Task item ::
No pictures go in the copy; retype exactly the lines from the one with "(8.10 s to 9.00 s)" through the last line of the records.

Study material ::
━━━━━━━━━━
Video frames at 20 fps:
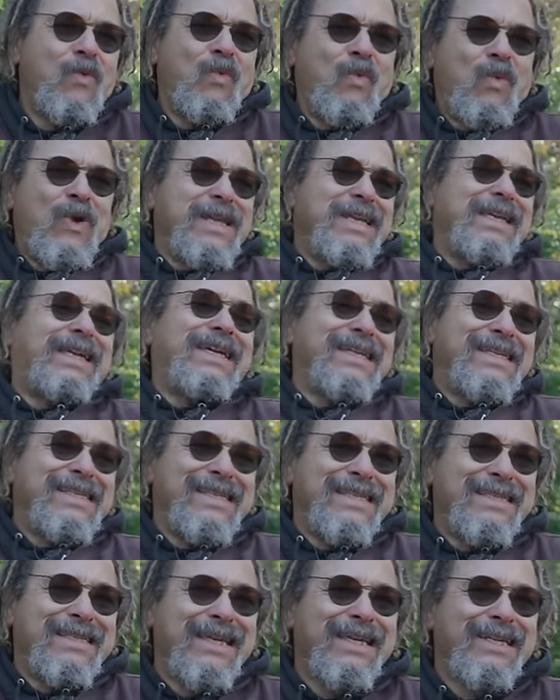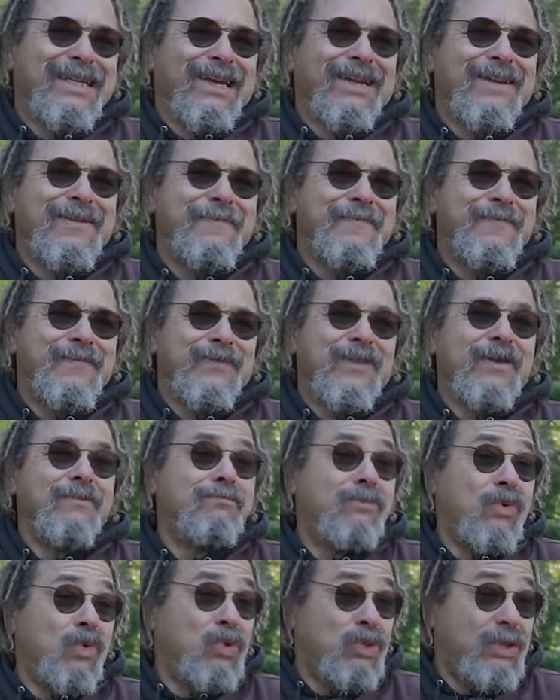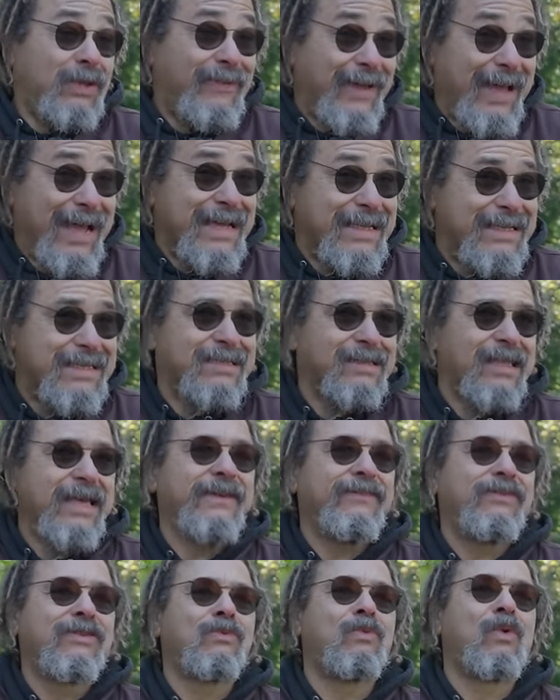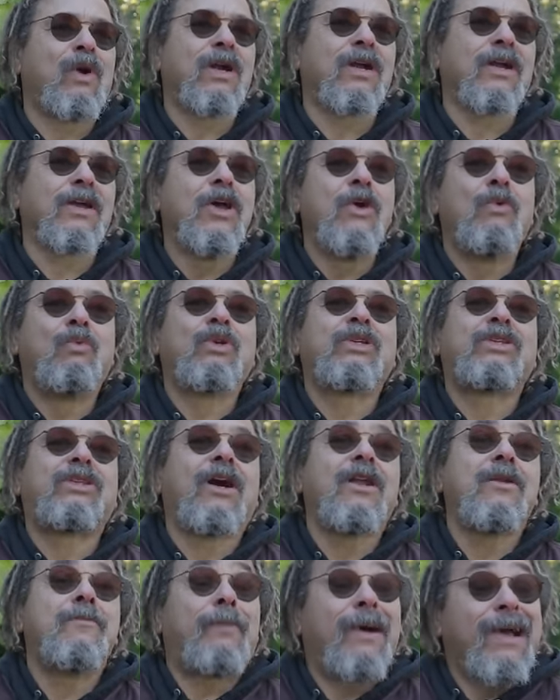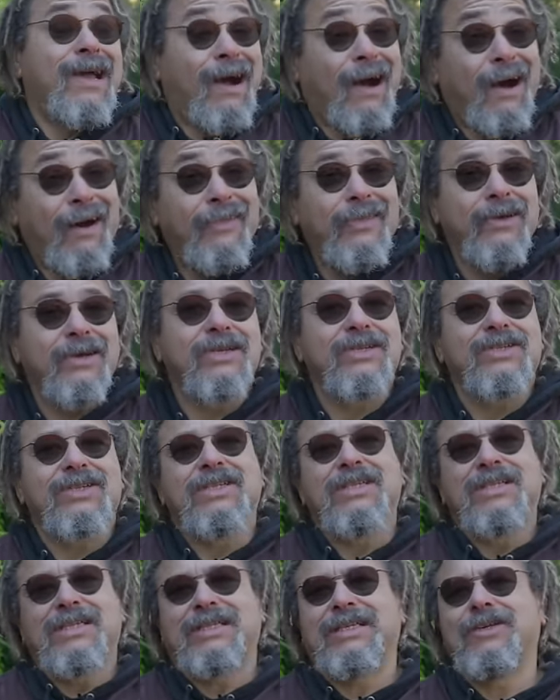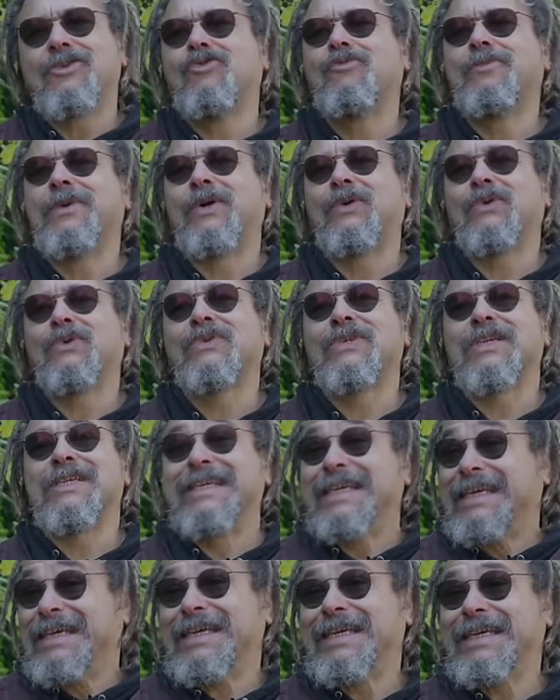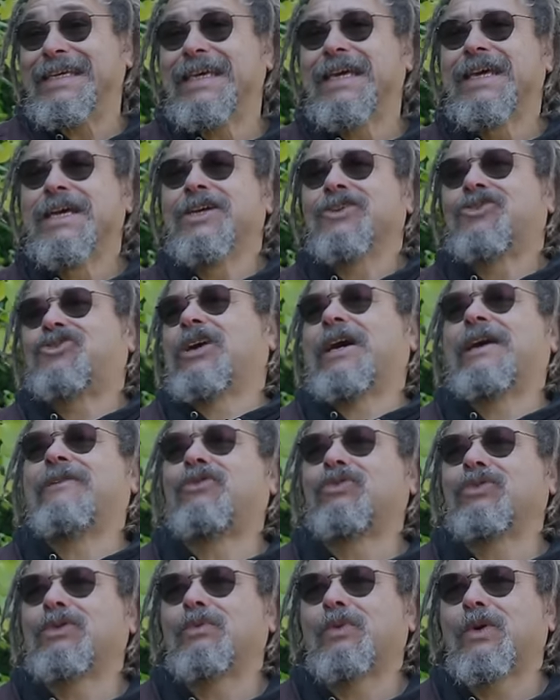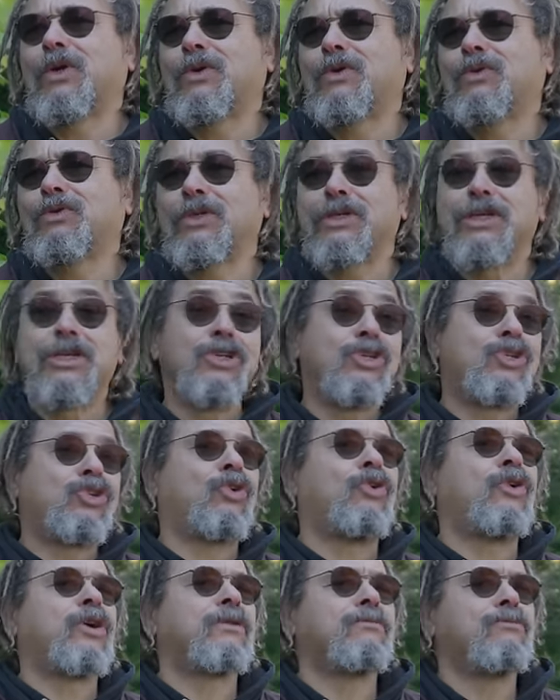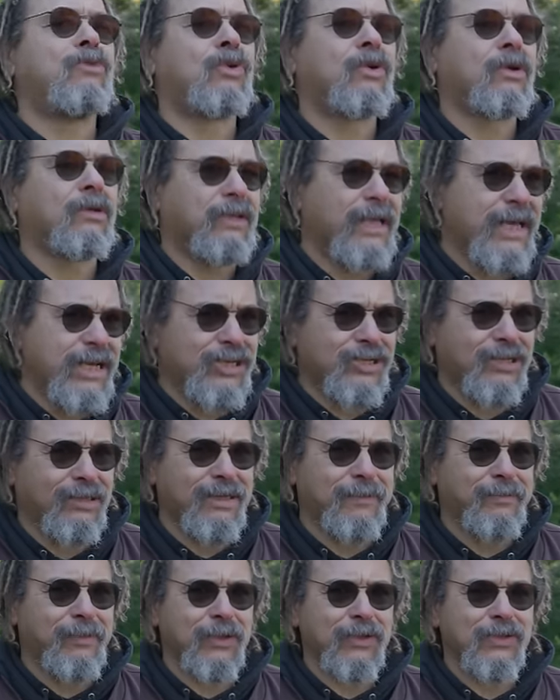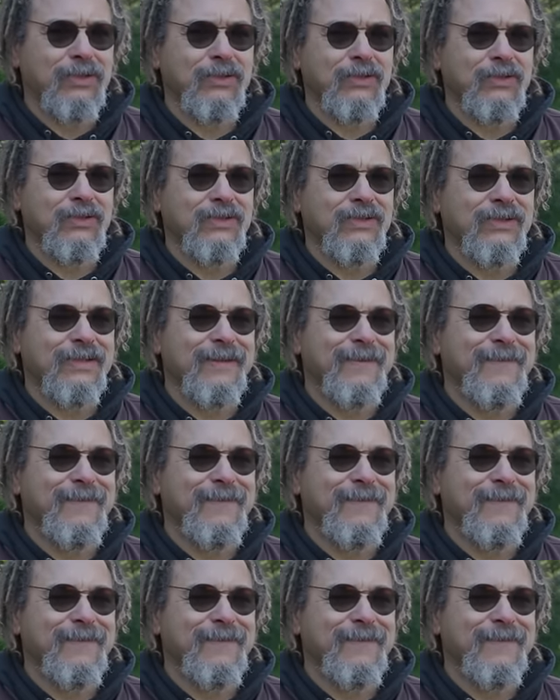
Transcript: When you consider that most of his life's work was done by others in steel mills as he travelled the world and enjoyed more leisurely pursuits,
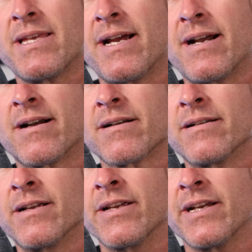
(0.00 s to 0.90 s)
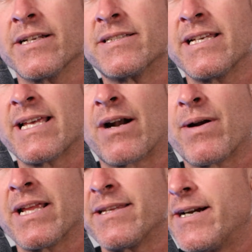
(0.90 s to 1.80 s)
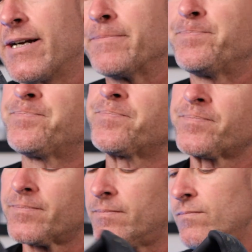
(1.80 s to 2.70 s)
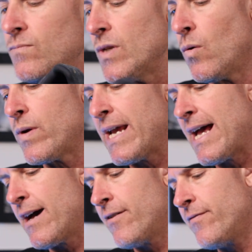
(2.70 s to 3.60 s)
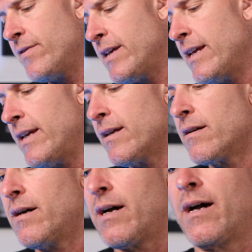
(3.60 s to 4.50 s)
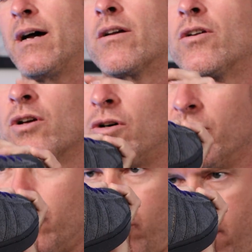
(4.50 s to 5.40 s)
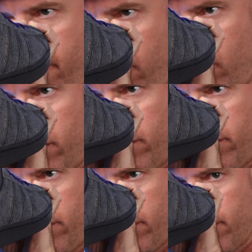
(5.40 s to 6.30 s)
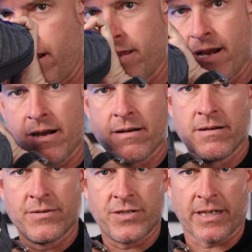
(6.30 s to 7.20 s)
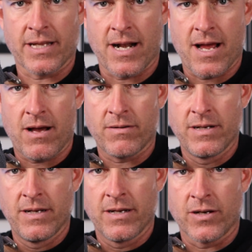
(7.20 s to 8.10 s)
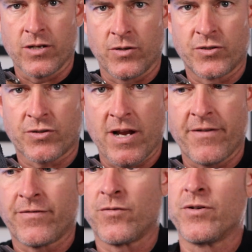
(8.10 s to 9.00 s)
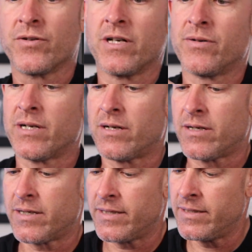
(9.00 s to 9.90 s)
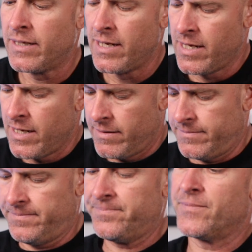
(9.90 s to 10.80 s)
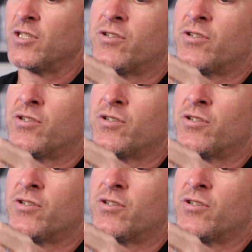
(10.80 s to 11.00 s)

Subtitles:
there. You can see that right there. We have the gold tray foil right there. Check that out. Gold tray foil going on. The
━━━━━━━━━━
Solution to this problem ::
(8.10 s to 9.00 s)
(9.00 s to 9.90 s)
(9.90 s to 10.80 s)
(10.80 s to 11.00 s)

Subtitles:
there. You can see that right there. We have the gold tray foil right there. Check that out. Gold tray foil going on. The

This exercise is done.